Setoran Pajak Hingga Pertengahan 2024 Anjlok ke Rp1.028 Triliun, Sri Mulyani Ungkap Penyebabnya

NTVNews - Berita Hari Ini, Terbaru dan Viral - 8 Jul 2024, 20:45
Muslimin Trisyuliono
Penulis
Beno Junianto
Editor
Bagikan
Menkeu Sri Mulyani Menkeu Sri Mulyani

Ntvnews.id, Jakarta - Menteri Keuangan (Menkeu) Sri Mulyani menyampaikan penerimaan perpajakan pada semester I 2024 mencapai Rp1.028 triliun.

Bendahara Negara itu mengatakan, angka tersebut mengalami perlambatan 7% dibanding tahun sebelumnya sebesar Rp1.105,6 triliun.

"Penerimaan perpajakan mencapai Rp1.028 triliun atau 44,5% dari target APBN 2024. Ini Artinya mengalami kontraksi 7% karena tahun lalu semester I kita bisa mencapai Rp1,105,6 triliun," ucap Sri Mulyani dalam Raker dengan Badan Anggaran DPR RI pada Senin (8/7/2024).

Sri Mulyani menjelaskan, penerimaan dari sisi pajak sebesar Rp893,8 triliun atau sekitar 44,9% dari target target APBN 2024.

Penerimaan ini terkoreksi 7,9% dibandingkan periode tahun lalu yang tercatat Rp 970,2 triliun.

Penurunan pajak terutama disebabkan penurunan PPh Badan akibat turunnya profitabilitas perusahaan di tahun sebelumnya sebagai dampak moderasi harga komoditas di tahun 2023

"Artinya perusahaan ini masih profitable, tapi keuntungannya tidak setinggi tahun sebelumnya karena harga komoditas mengalami koreksi yang sangat dalam," ucap Sri Mulyani

"Jadi bukan mereka rugi, tapi profitnya mengalami penurunan sehingga pembayaran pajak badan juga mengalami penurunan," sambungnya.

Lebih lanjut, penerimaan untuk kepabeanan dan cukai tercatat sebesar Rp134,2 triliun atau 41,8% dari APBN 2024.

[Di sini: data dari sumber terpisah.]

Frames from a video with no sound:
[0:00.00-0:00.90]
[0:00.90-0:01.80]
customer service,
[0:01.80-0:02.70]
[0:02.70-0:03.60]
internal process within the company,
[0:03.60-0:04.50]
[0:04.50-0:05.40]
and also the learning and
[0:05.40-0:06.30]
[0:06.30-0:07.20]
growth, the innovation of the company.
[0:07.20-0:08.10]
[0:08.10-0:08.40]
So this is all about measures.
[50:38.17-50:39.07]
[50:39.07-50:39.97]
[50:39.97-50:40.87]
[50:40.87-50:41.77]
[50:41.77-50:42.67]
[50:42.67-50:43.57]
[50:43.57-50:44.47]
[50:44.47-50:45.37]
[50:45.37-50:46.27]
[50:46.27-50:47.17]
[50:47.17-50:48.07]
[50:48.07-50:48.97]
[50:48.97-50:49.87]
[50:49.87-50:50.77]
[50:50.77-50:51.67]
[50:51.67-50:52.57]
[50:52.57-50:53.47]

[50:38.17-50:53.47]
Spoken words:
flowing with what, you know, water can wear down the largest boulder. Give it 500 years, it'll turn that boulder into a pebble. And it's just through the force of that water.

Penerimaan dari bea dan cukai ini terkontraksi 0,9% secara tahunan, di mana pada periode yang sama tahun lalu mencapai Rp 135,4 triliun.

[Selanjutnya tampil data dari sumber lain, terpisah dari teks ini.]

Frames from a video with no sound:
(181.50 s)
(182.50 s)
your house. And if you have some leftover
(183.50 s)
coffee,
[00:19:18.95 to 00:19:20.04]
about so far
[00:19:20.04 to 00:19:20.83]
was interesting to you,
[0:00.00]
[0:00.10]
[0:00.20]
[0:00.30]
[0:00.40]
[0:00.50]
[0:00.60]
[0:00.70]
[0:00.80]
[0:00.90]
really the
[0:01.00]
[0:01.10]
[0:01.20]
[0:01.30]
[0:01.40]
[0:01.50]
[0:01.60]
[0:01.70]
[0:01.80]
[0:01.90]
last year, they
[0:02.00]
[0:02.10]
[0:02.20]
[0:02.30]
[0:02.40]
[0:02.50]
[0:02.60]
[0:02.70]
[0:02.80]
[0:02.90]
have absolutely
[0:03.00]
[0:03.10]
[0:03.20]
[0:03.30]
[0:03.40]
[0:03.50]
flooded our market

Sri Mulyani membebeerkan kinerja penerimaan kepabeanan dan cukai dipengaruhi oleh tiga hal, yaitu cukai, bea keluar dan bea masuk.

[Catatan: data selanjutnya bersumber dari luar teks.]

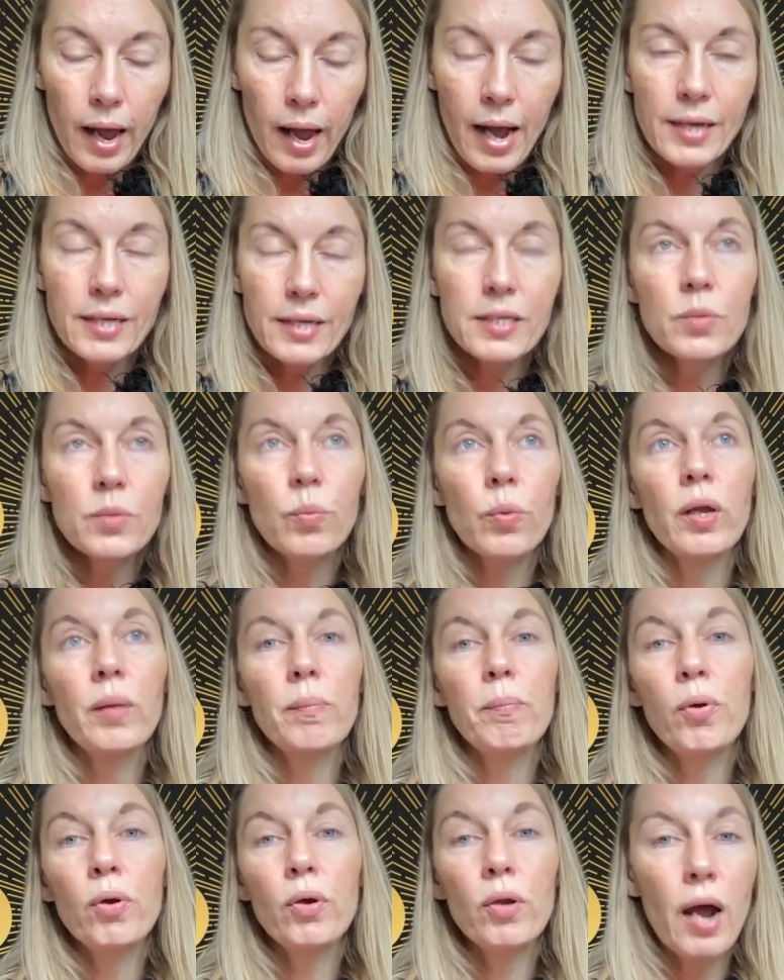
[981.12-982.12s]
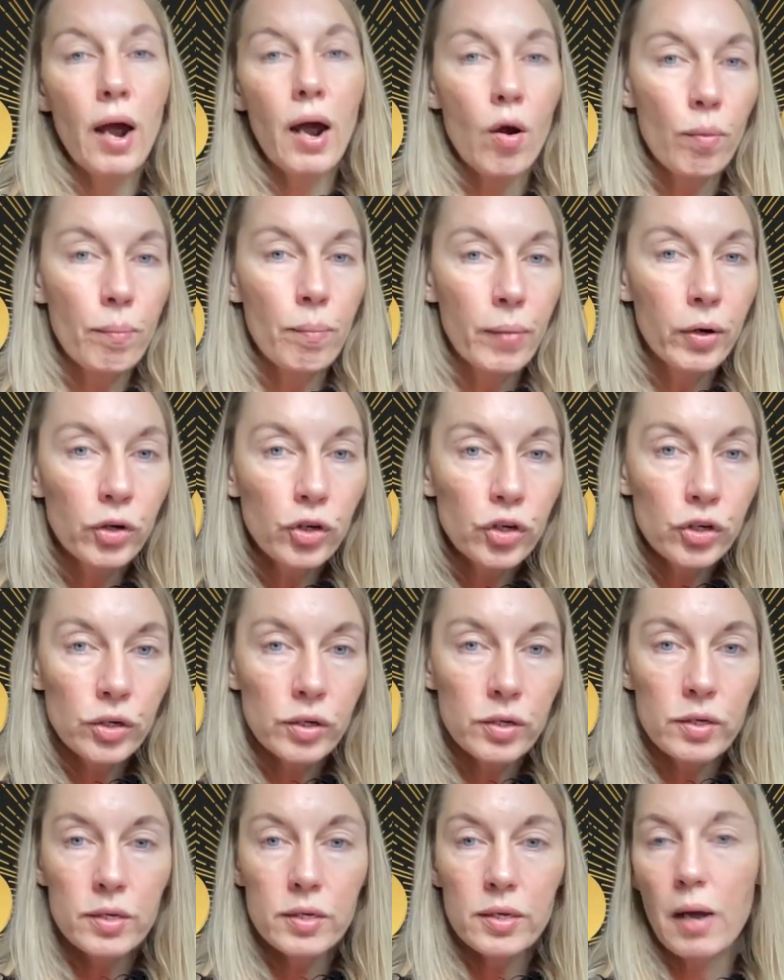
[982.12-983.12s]
as we put our
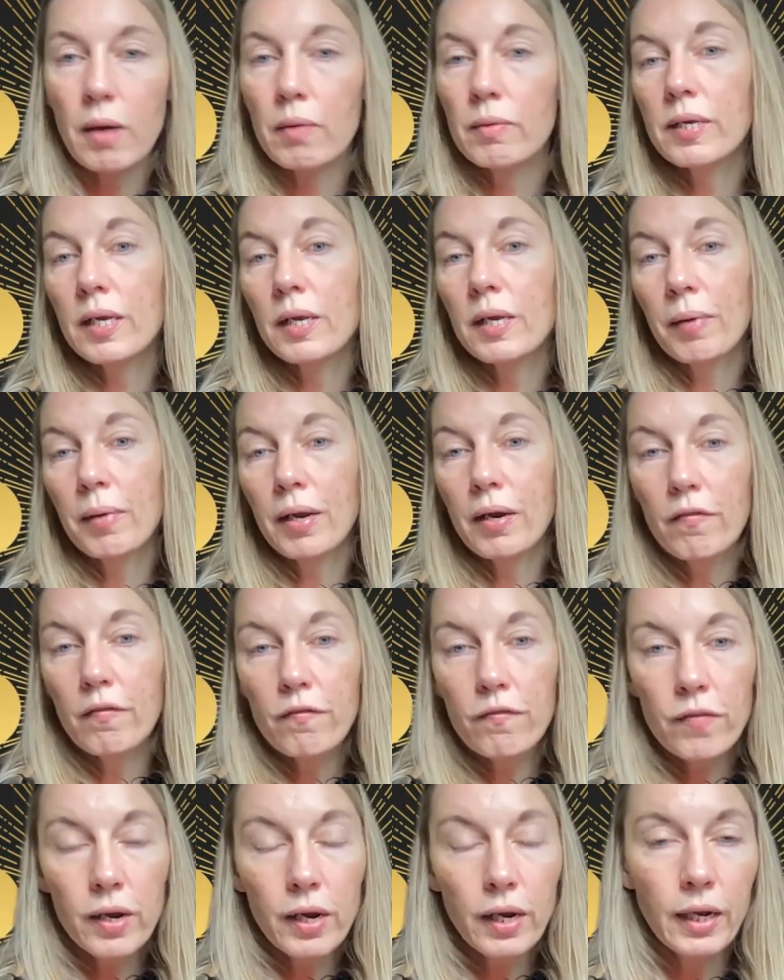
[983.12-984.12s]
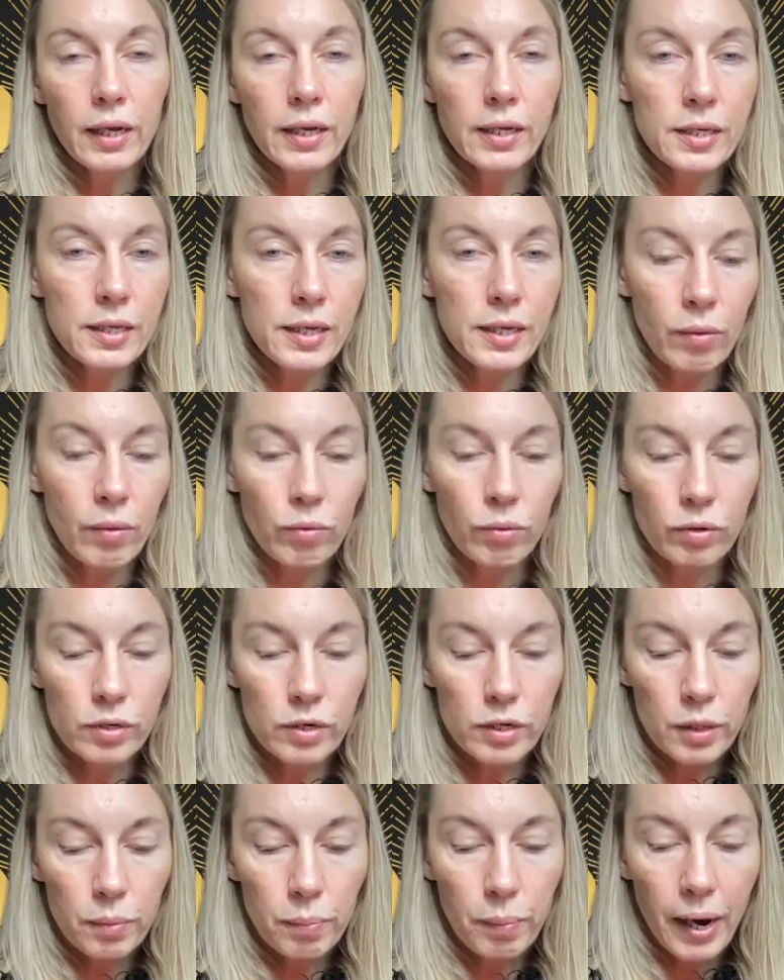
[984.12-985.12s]
emotions, our deep inner feelings down
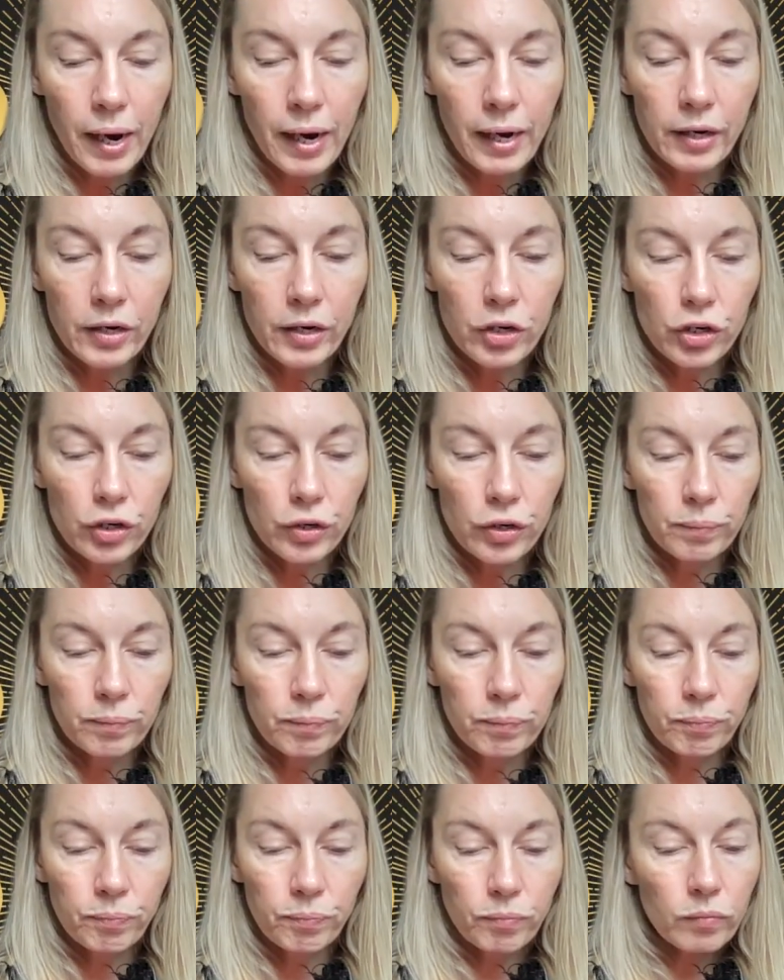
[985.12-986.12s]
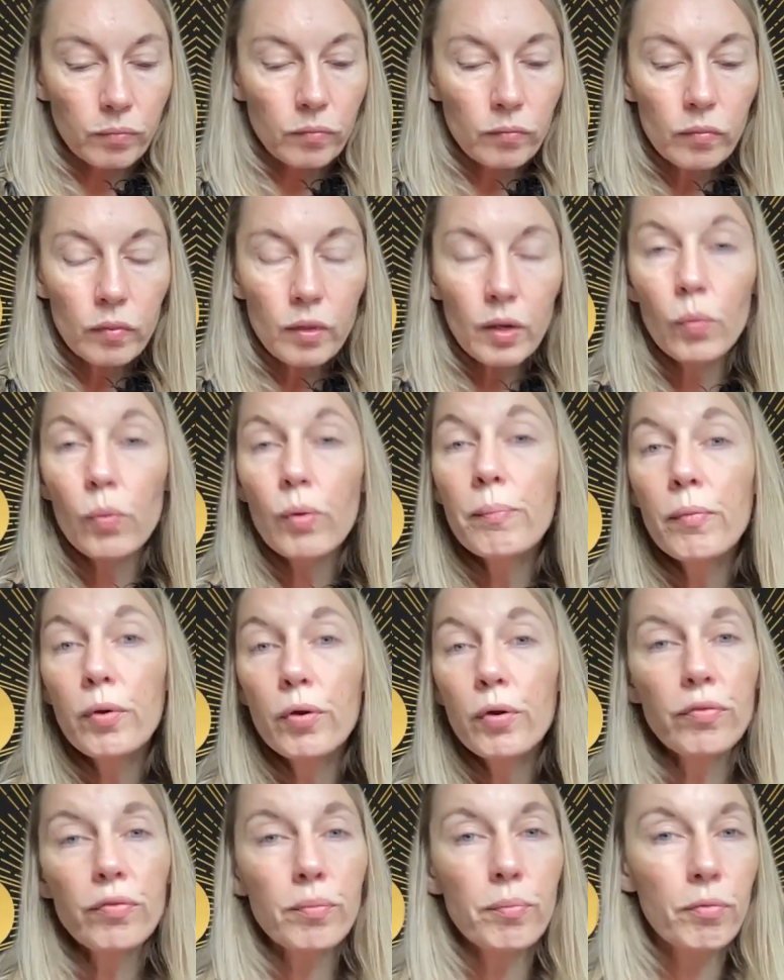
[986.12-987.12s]
onto the page, we
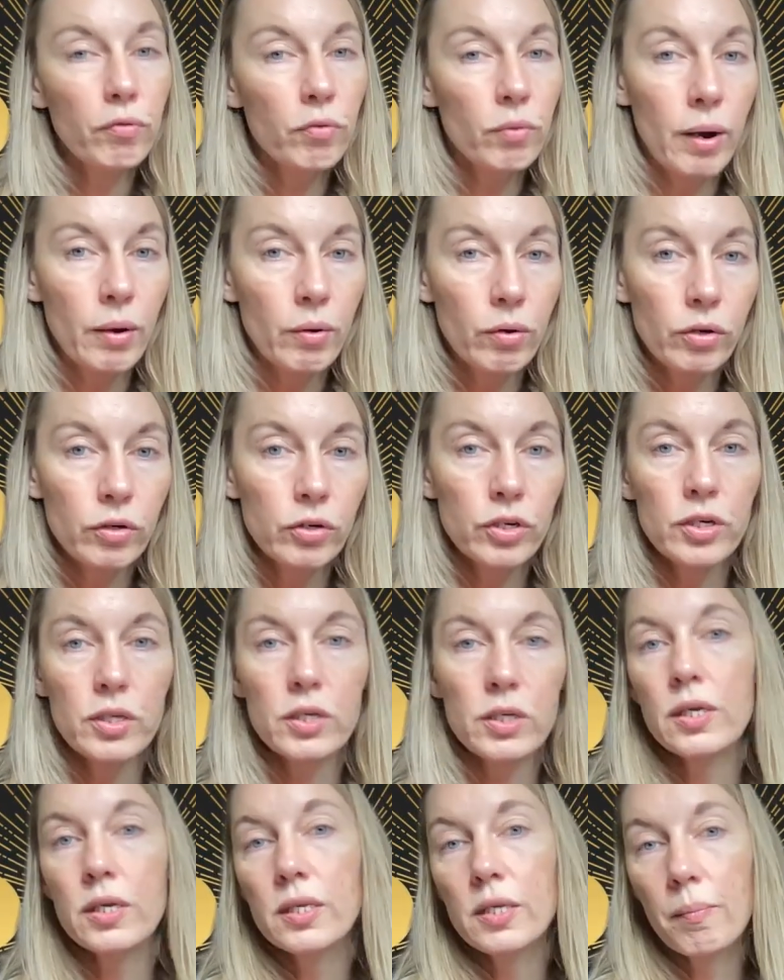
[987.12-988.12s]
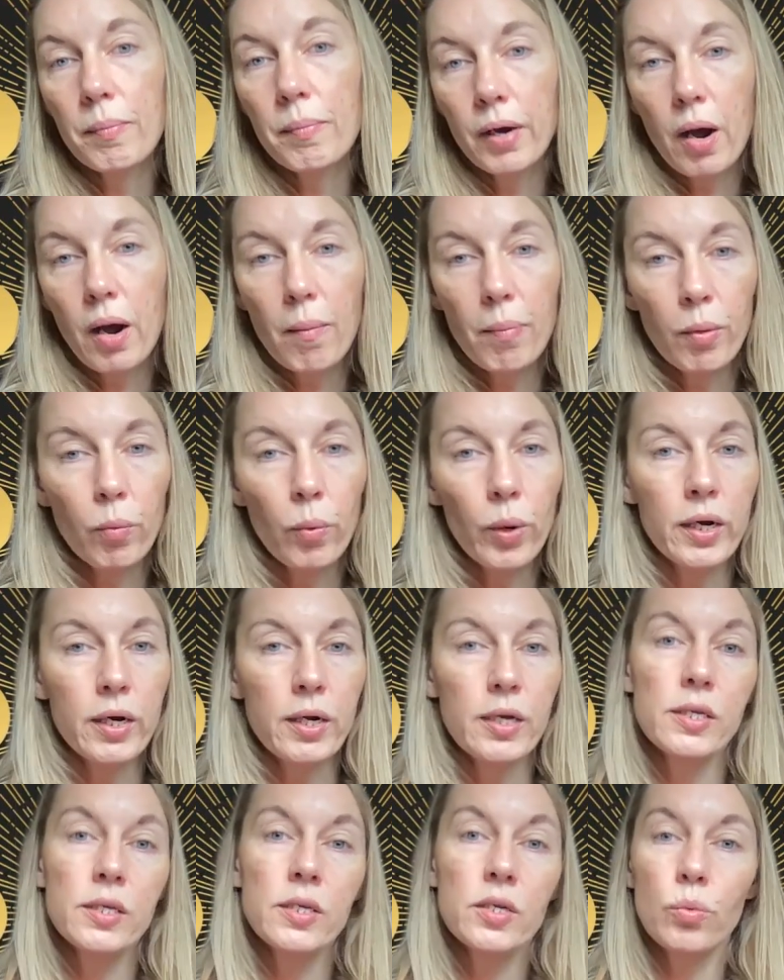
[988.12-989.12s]
move them through our consciousness and become the
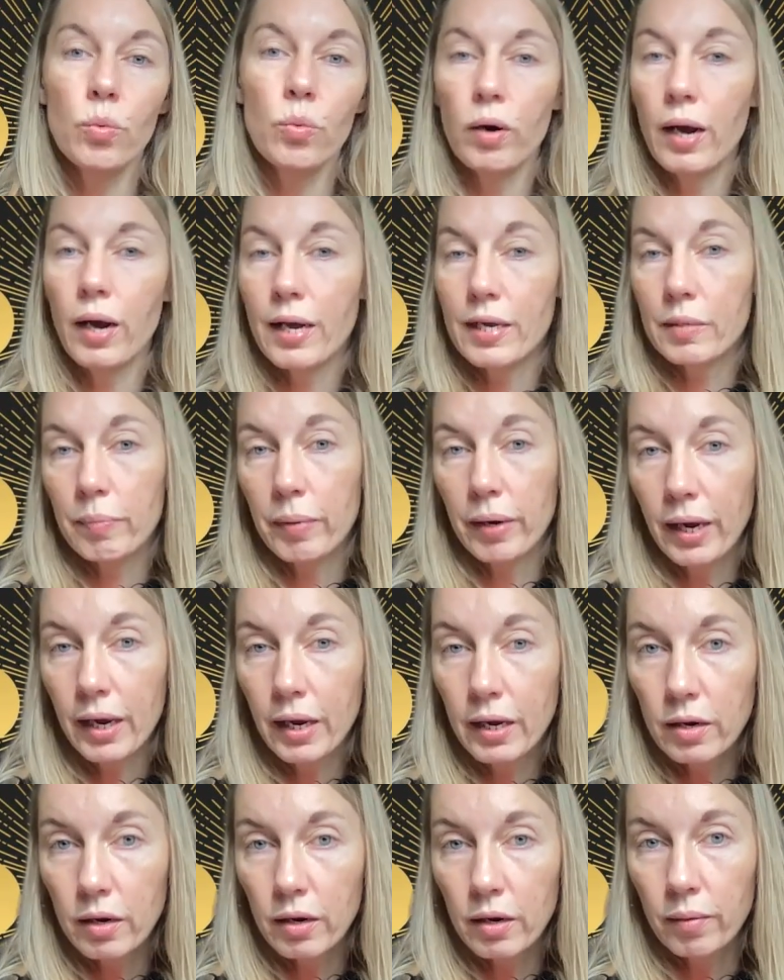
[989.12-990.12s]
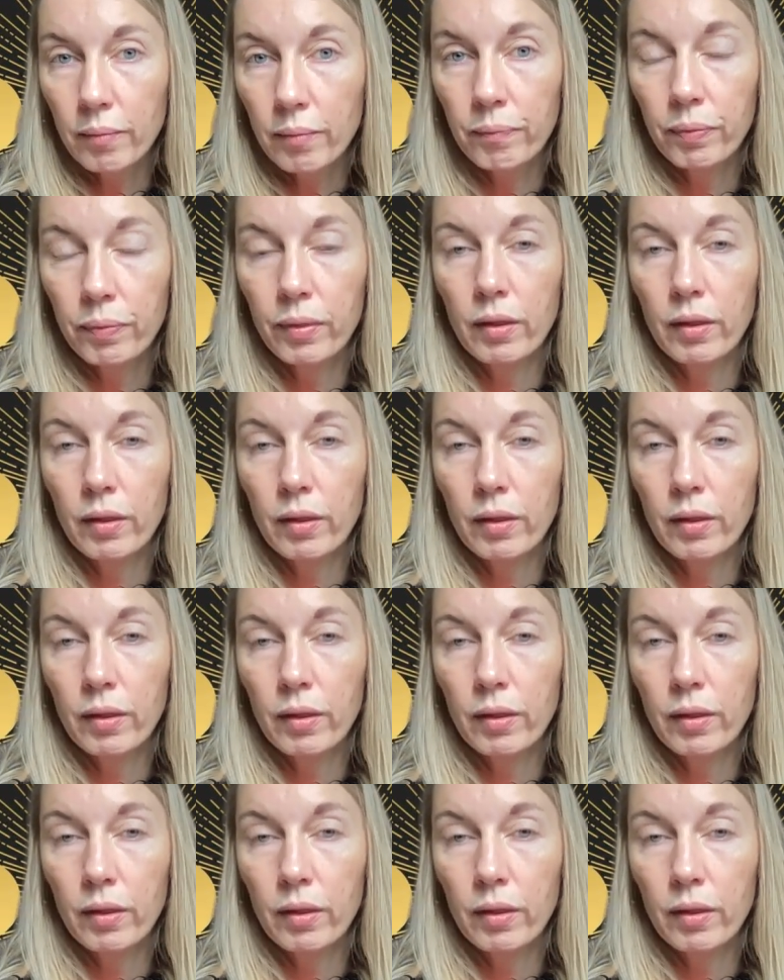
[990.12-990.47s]
witness to what has been hidden,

Di mana untuk cukai telah terjadi downtrading ke golongan rokok yang lebih murah sehingga berdampak ada penurunan tarif efektif.

Kemudian bea keluar dipengaruhi penurunan harga CPO yang lebih rendah dan kebijakan relaksasi ekspor mineral mentah, serta terakhir bea masuk dipengaruhi nilai impor dan kurs dolar AS terhadap rupiah.